Some elements seem to implement commands as well as events, others just implement events. It’s quite frustrating, the fact that bindings are a common way to wire up commands to actions (like button clicks). But events can’t be bound, so you end up having to rely on code-behind or custom solutions. Neither of these are a great resolution, I just don’t get why it’s not in the box.

Controls

Now this just baffles ms, as I said at the top this is Windows 8 XAML so I’m sure it’s a bit different in the other flavours but controls available is just whacky.
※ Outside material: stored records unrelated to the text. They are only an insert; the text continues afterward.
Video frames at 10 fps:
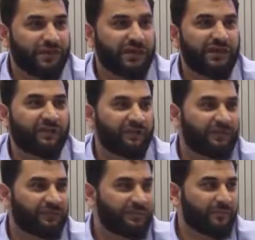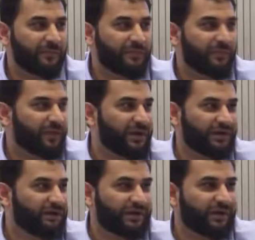He leaves.
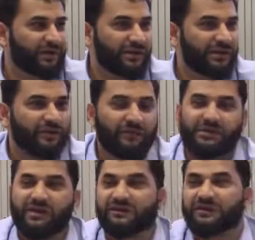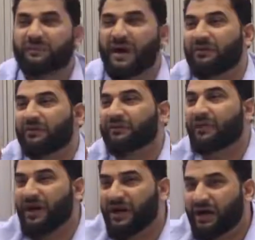Subhanallah. Whether it's the power of
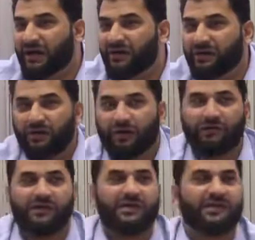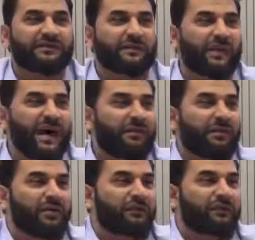dua, or whether it's the
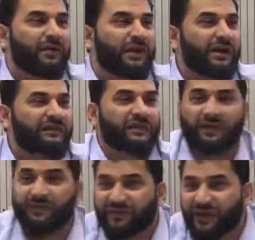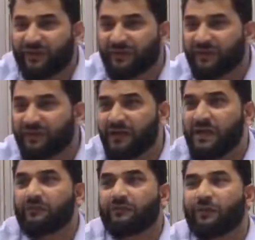power of circumstances,
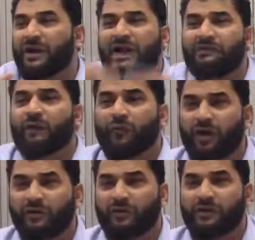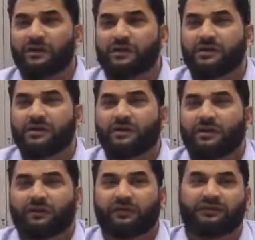whatever it was,
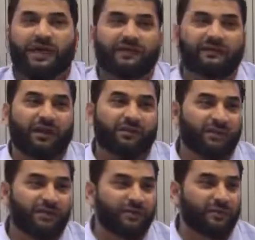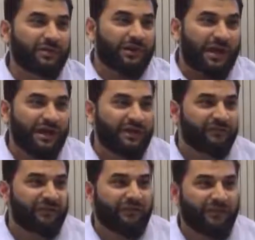Sultan Salahuddin Ayyubi cried
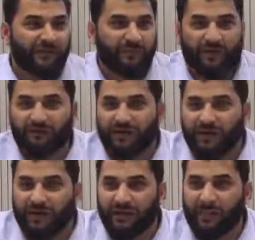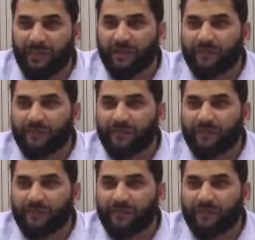in front of Allah subhanahu wa ta'ala,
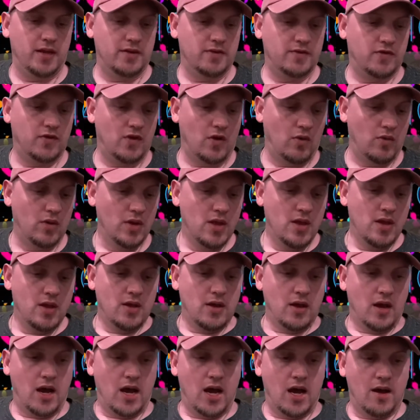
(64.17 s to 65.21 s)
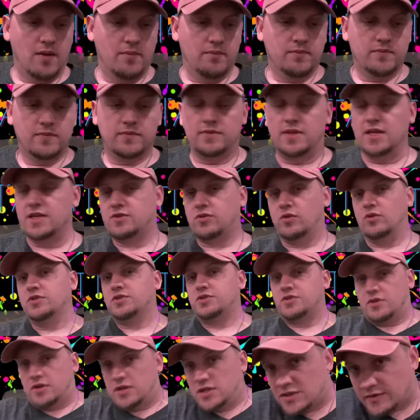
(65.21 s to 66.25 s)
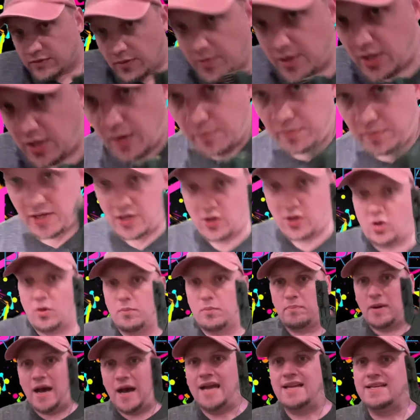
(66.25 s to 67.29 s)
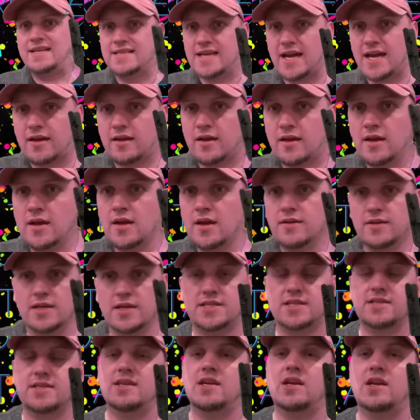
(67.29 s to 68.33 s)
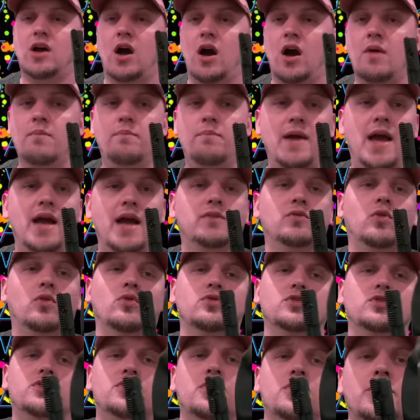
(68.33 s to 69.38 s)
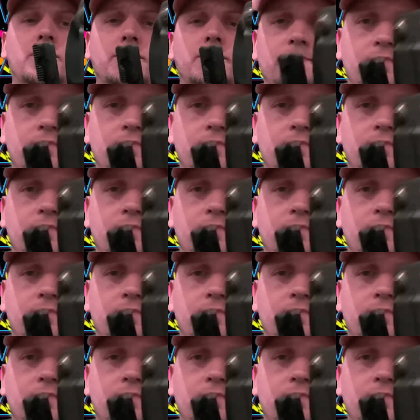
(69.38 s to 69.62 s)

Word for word: So um, this holster is from a company called Pyntek. This is the compact holster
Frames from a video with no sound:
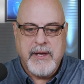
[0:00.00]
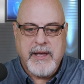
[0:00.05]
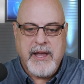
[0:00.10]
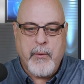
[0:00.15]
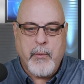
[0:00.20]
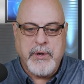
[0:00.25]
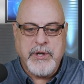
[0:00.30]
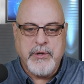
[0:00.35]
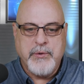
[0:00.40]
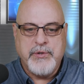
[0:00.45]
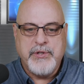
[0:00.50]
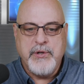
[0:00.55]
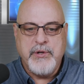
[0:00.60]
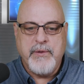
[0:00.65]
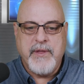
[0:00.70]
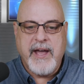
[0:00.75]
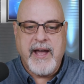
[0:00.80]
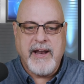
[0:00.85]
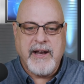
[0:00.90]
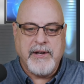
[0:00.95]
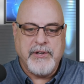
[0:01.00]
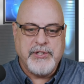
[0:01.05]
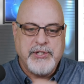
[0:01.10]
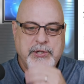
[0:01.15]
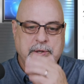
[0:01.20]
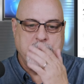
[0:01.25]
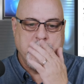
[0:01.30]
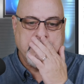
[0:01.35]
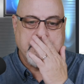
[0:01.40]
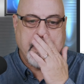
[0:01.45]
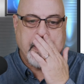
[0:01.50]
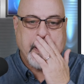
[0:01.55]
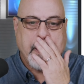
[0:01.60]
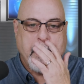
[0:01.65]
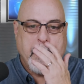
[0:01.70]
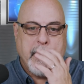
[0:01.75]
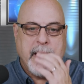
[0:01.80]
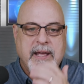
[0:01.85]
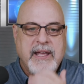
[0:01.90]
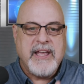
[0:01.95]
And when you do that and choose it,
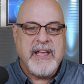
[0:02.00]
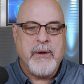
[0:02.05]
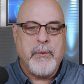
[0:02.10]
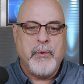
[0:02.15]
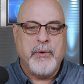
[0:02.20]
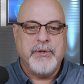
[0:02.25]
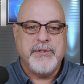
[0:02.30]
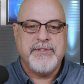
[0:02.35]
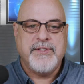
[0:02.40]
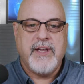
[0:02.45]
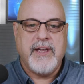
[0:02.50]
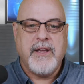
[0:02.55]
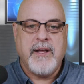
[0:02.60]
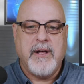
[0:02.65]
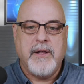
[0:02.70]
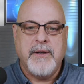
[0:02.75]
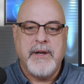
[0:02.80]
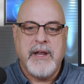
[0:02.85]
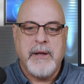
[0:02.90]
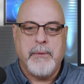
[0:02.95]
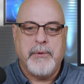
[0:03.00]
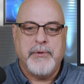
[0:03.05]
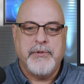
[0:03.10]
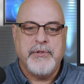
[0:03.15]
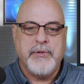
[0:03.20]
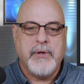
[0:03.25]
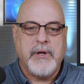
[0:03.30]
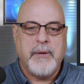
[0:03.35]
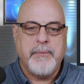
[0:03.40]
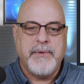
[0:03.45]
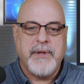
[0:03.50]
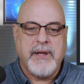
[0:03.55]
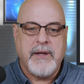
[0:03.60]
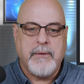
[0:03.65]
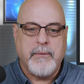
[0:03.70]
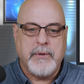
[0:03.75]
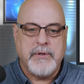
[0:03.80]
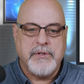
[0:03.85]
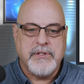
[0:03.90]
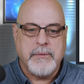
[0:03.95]
it will say unable to update
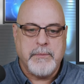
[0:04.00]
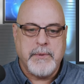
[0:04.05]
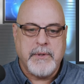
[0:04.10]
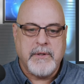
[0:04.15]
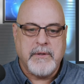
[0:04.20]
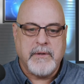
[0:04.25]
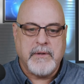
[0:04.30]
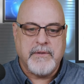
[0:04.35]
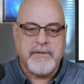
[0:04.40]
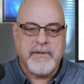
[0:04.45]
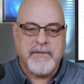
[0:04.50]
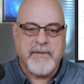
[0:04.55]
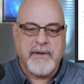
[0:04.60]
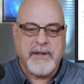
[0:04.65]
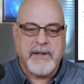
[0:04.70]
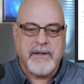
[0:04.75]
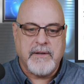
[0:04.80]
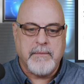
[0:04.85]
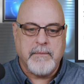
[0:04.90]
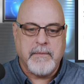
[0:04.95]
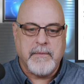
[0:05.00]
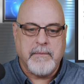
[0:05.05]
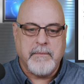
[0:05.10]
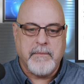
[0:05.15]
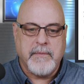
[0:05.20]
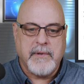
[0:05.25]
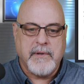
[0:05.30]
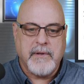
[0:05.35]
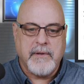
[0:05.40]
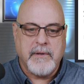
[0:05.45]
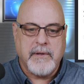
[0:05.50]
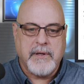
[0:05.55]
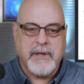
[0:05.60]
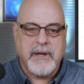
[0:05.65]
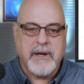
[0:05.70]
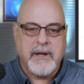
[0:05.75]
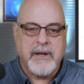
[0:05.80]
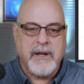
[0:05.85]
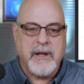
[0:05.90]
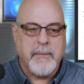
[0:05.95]
recipient. Let's see if I can
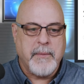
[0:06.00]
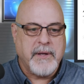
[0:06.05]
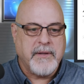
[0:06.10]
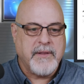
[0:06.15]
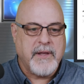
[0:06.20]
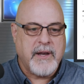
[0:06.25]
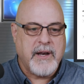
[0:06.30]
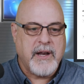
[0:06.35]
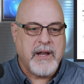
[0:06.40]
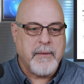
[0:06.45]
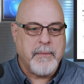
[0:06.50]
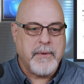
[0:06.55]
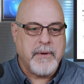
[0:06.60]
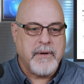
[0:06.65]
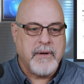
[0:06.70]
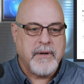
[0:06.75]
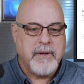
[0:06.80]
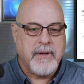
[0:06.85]
I not make that happen?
Here’s an example, there’s no built-in control that restricts an input to just containing numerical values. Maybe I’m use to the web but I think this makes sense:

<input type="number" />

In a HTML5-enabled browser this does a few things:

  • It will only allow numerical values
  • It switches keyboards on soft-keyboard devices

But there’s nothing built in that will do this in Windows 8 XAML. Or how about a date picker? You know that’s kind of a common scenario in an application, to be able to select a date… And apparently that didn’t make it until .NET 4.0 anyway.

Validation

The fact that there’s no built in validation floored me. This is a problem that was solved in ASP.Net in what, version 1.0? You know the idea of a required field shouldn’t be that hard… MVC did a great job including data annotations and building up that client side to integrate with jQuery validation (or their own validation framework as it was back in the day).

But there’s nothing in XAML for validation, no required fields, no regex validation, no data annotations for building up validation rules for your view model. It’s all up to you to solve on your own.

Bindings

I must say that bindings are pretty sweet, coming from HTML and JavaScript I can see why things like Knockout.js were written, the ability to componentise a UI and link data up is very nice. I also think value converters are a pretty neat, a good way to produce a global solution to consistent bindings.

I have one major problem with bindings, debugging. It’s 2012 and the “debugging” experience for bindings is to look at the Visual Studio Output window. I shit you not! I’ve managed to pretty much avoid needing the Output window ever since VS2003 except when I was looking into compiler errors but instead I’ve been keeping my eye on it every time a binding doesn’t do what I expect it to do.

How on earth does this not have a debugging experience? I remember the demos from Silverlight 5 showing it off but it’s apparently not in VS 2012 from what I can see, it seems like a massive oversight.

This leads me to the next WTF I’ve found in Windows 8 XAML (I think it’s only the case in Windows 8 XAML), you can’t bind Nullable<T>. You would not believe how long that took me to find out but yep, if you have a nullable DateTime, int, float, etc don’t expect to be able to bind to it. I’ve had mixed success with Dependency Properties over INotifyPropertyChanged but the majority of my tests have shown it to fail.

Wrap up

Although my “full time” XAML experience is still fairly limited I can’t help but keep looking at it in a completely bemused fashion. While my experience is localised to Windows 8 XAML, I’m constantly shocked at how half-baked it feels. Some people might argue that Windows 8 XAML is a v1 product and should be treated as much but seriously this is the forth incarnation of XAML, forth (WPF, Silverlight, Windows Phone 7 and now Windows 8)!

But don’t get me wrong, I’m having a heap of fun, this is all relatively new to me, but the fact that XAML is in the state that it’s in I can see why HTML is a first-class citizen in Windows 8, at least it’s a fully featured markup engine.

PS: Yes I know many of my problems can be solved with existing open source projects. My point is that a lot of the problems I’ve come across are not edge cases, they are things I’d expect my UI layer to do out of the box.